## What needs to be done
Starting at the line that contains "[7.00-8.00s]", write out each line exactly through the last one in the material below, and nothing more; omit all pictures.

****

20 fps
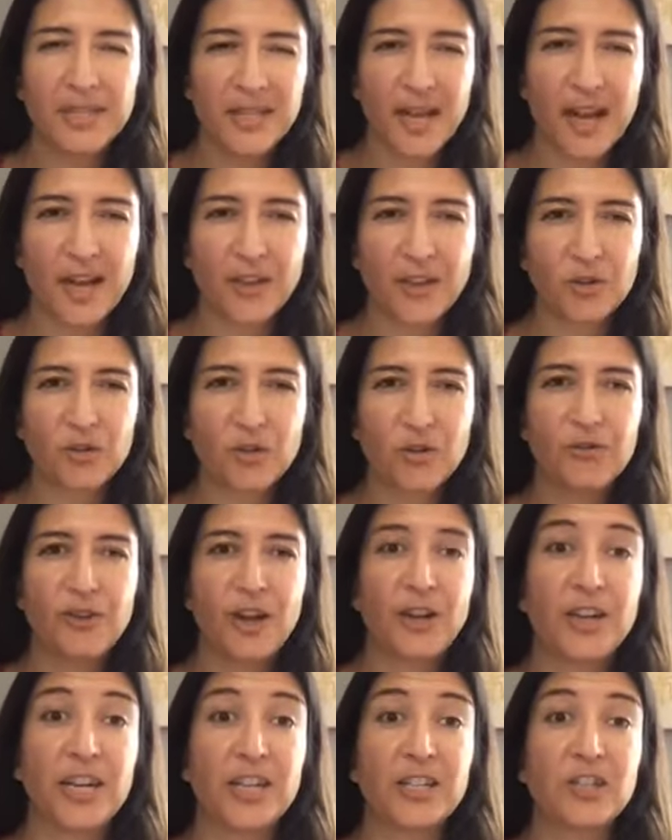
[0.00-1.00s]
the ethical
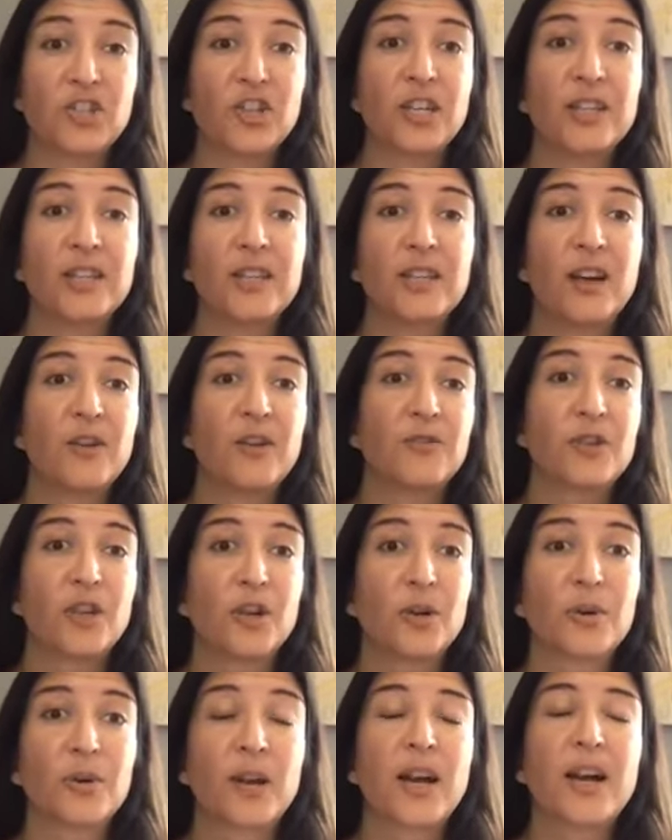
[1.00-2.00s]
foundation of
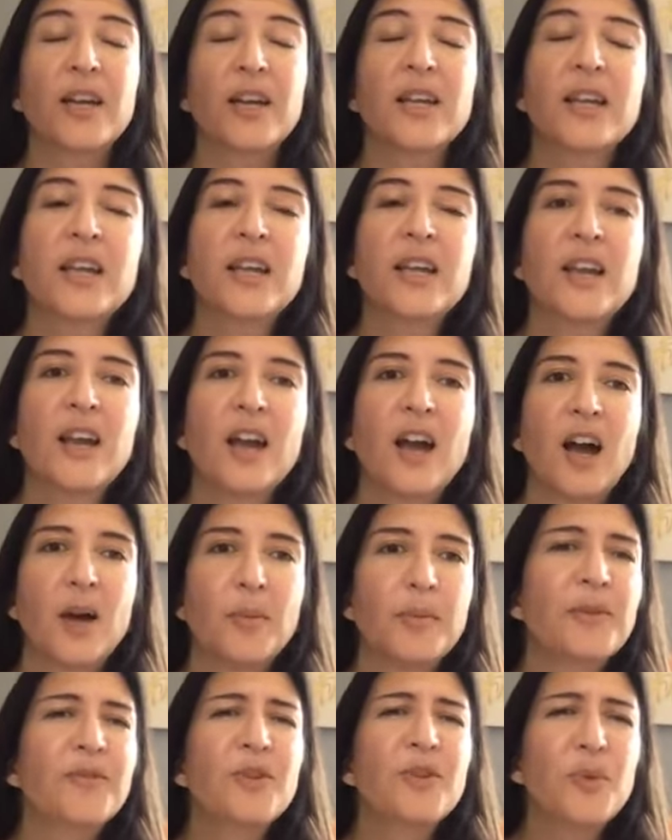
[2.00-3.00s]
yoga.
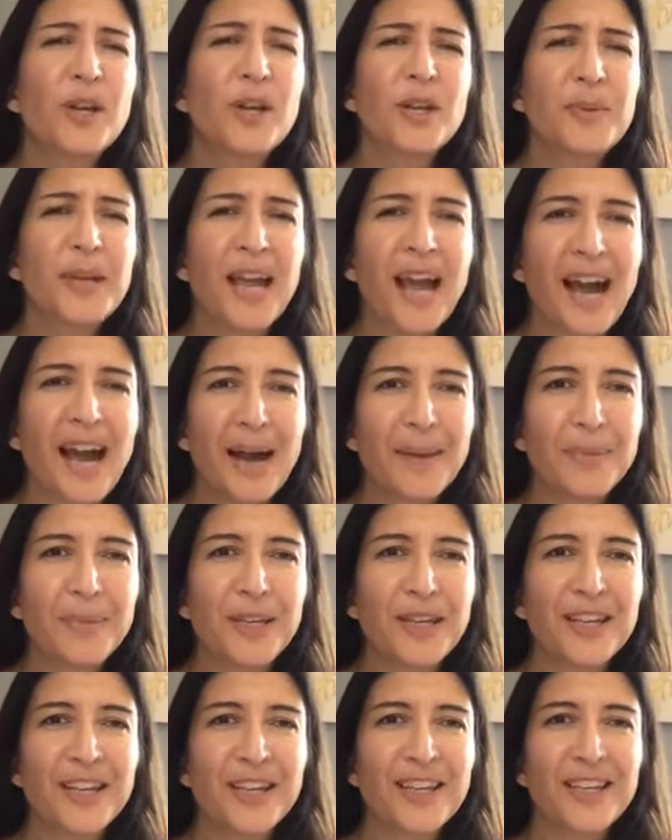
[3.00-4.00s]
If you want to be
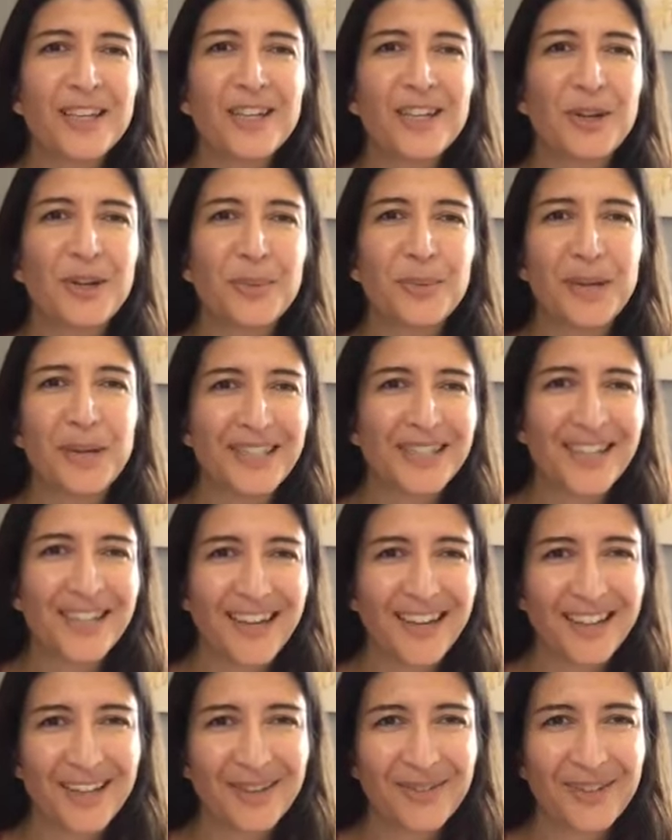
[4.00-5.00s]
happy,
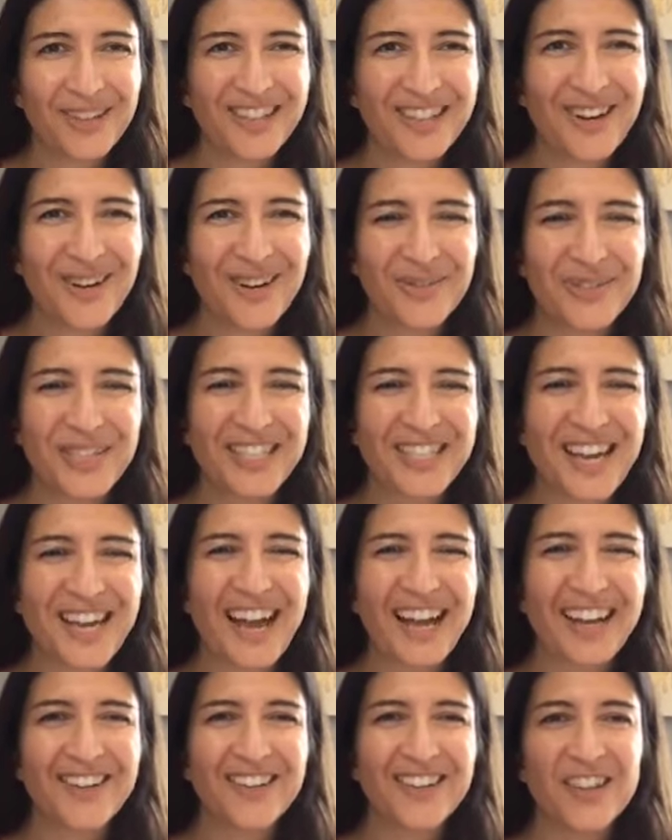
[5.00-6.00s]
beta, they would call me
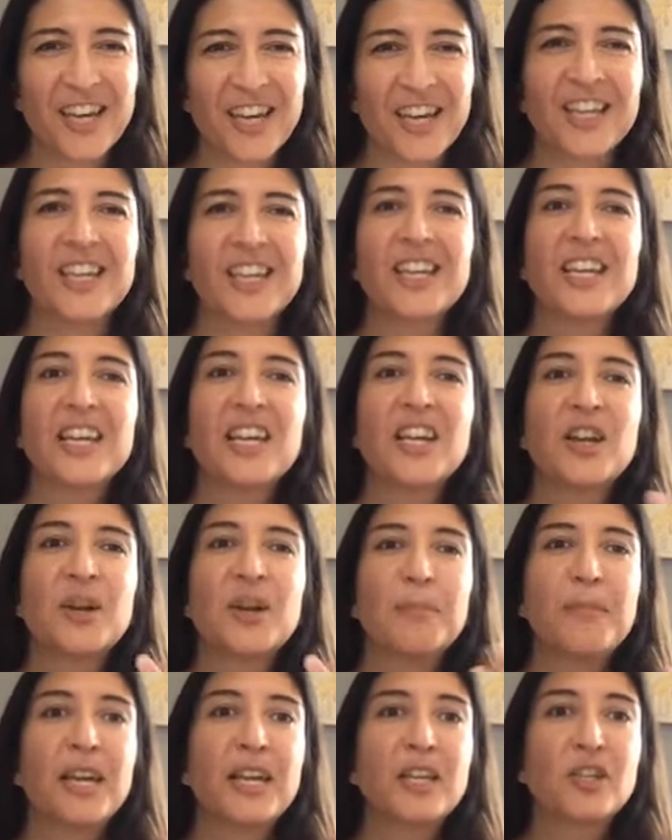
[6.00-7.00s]
child, like
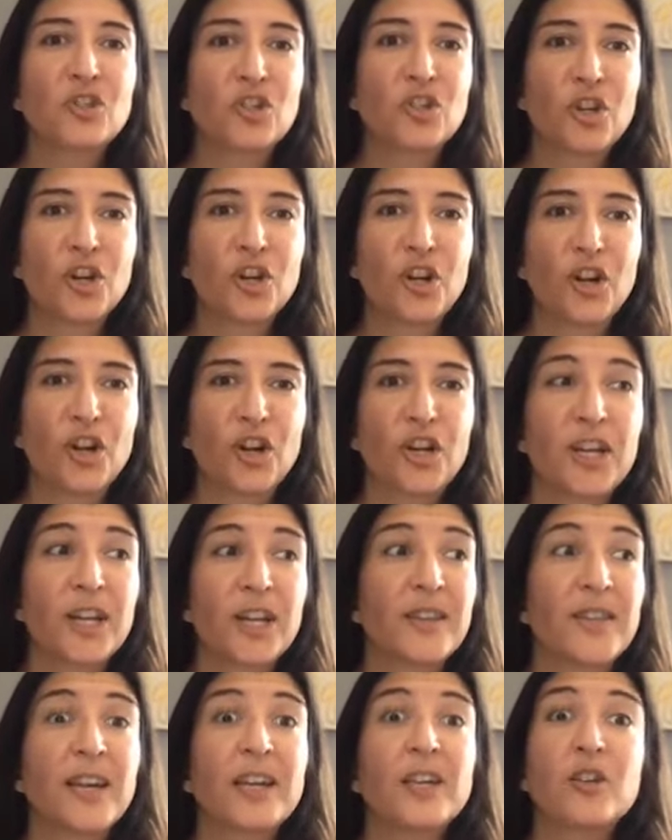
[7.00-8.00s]
make sure
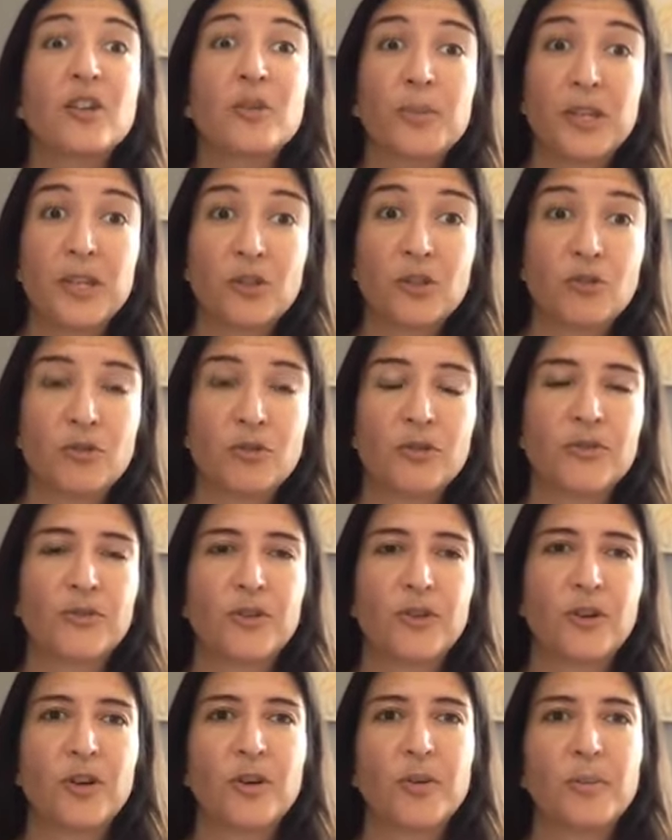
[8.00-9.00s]
that you're being
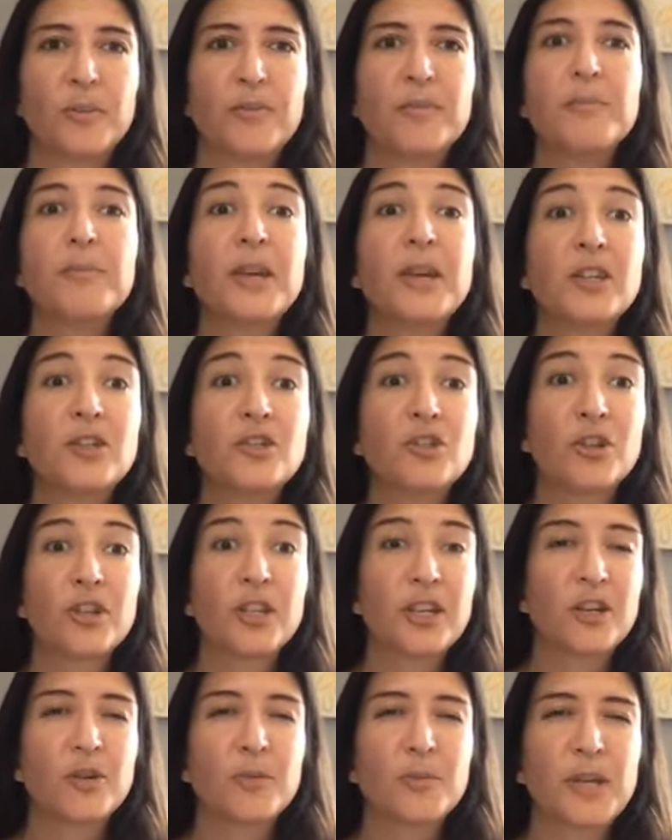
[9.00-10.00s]
truthful, make sure
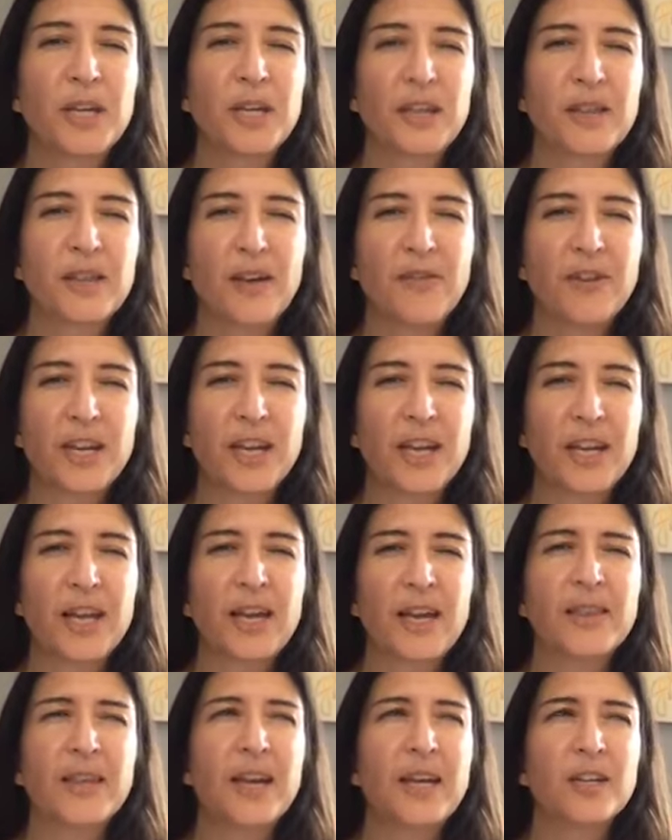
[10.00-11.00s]
that you're being loving,
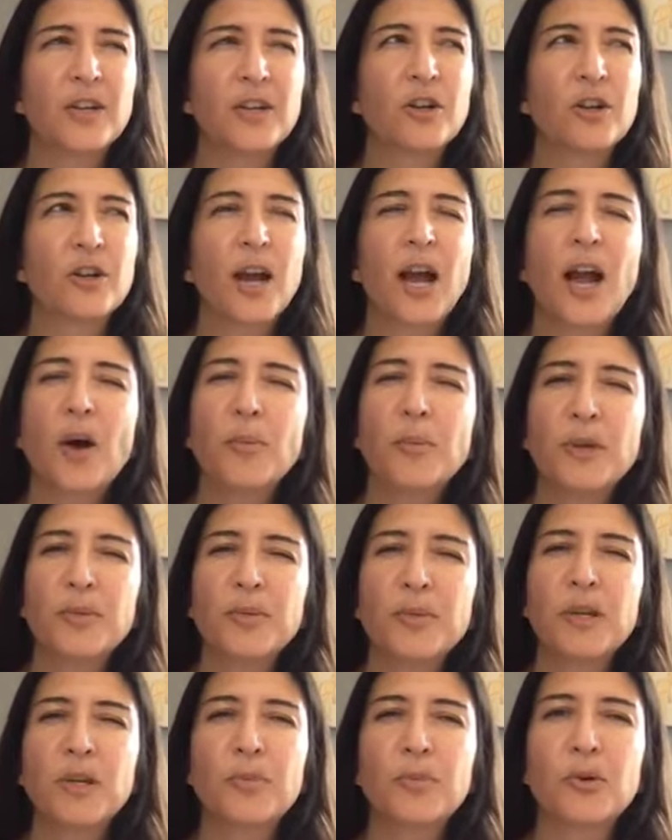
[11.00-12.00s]
and that you're
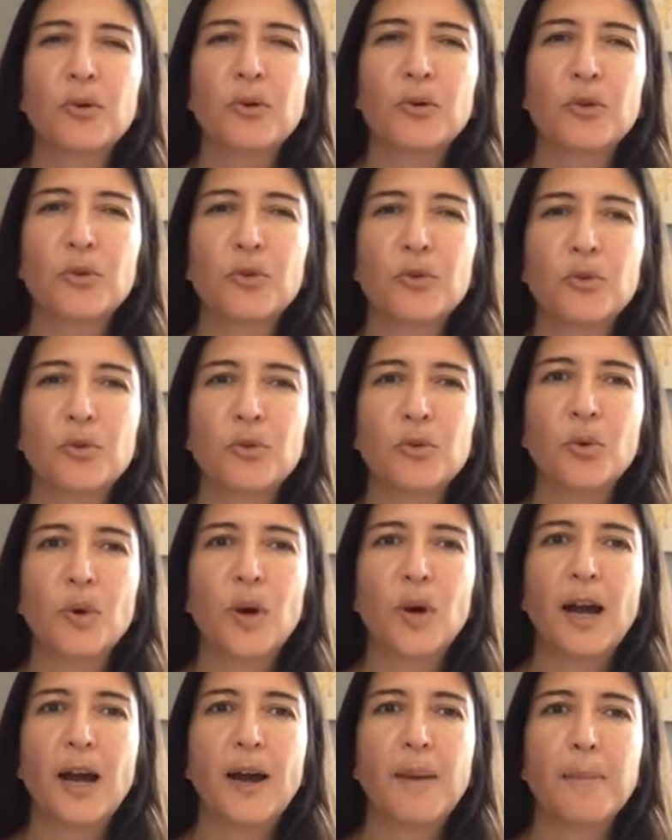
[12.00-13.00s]
helping people who
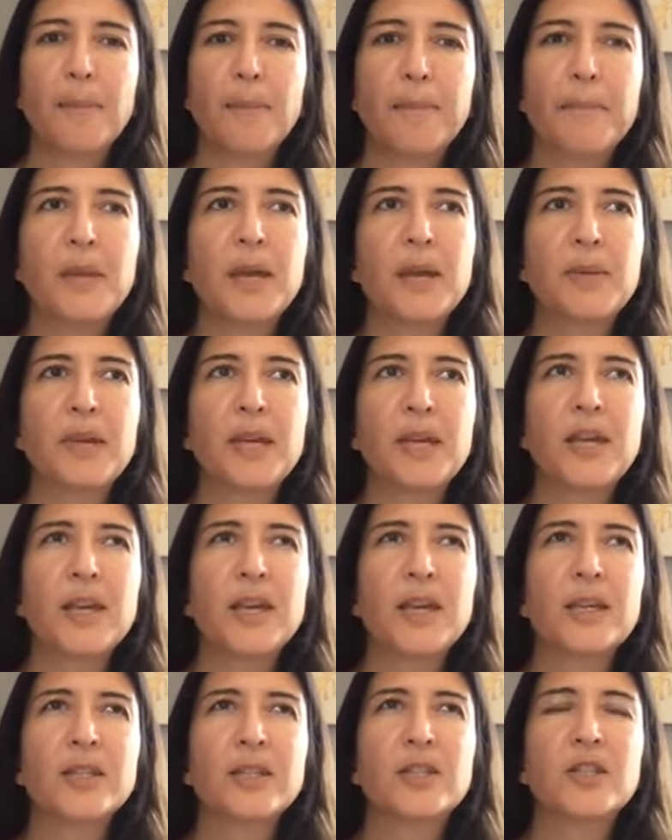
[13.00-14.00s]

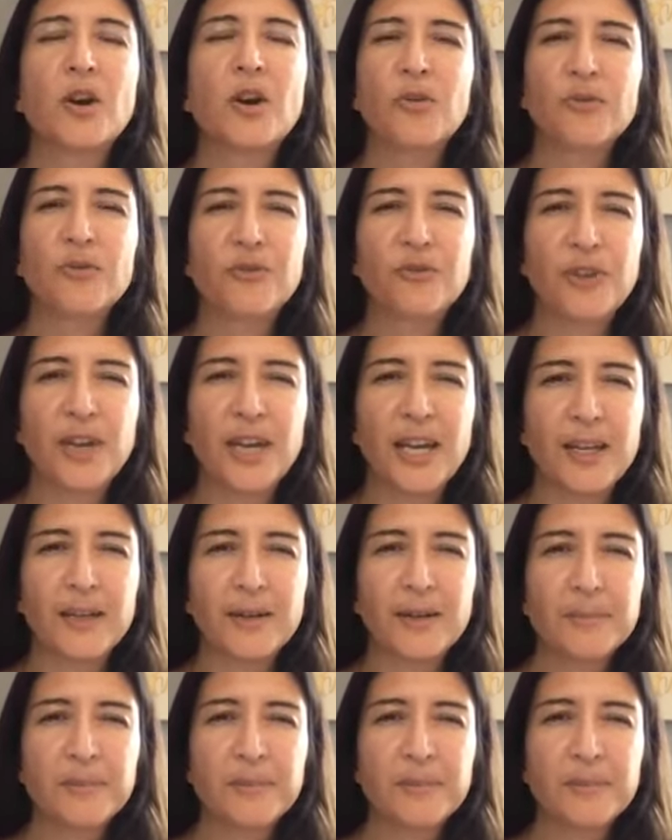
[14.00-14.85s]
maybe don't fit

****

## Result
[7.00-8.00s]
make sure
[8.00-9.00s]
that you're being
[9.00-10.00s]
truthful, make sure
[10.00-11.00s]
that you're being loving,
[11.00-12.00s]
and that you're
[12.00-13.00s]
helping people who
[13.00-14.00s]

[14.00-14.85s]
maybe don't fit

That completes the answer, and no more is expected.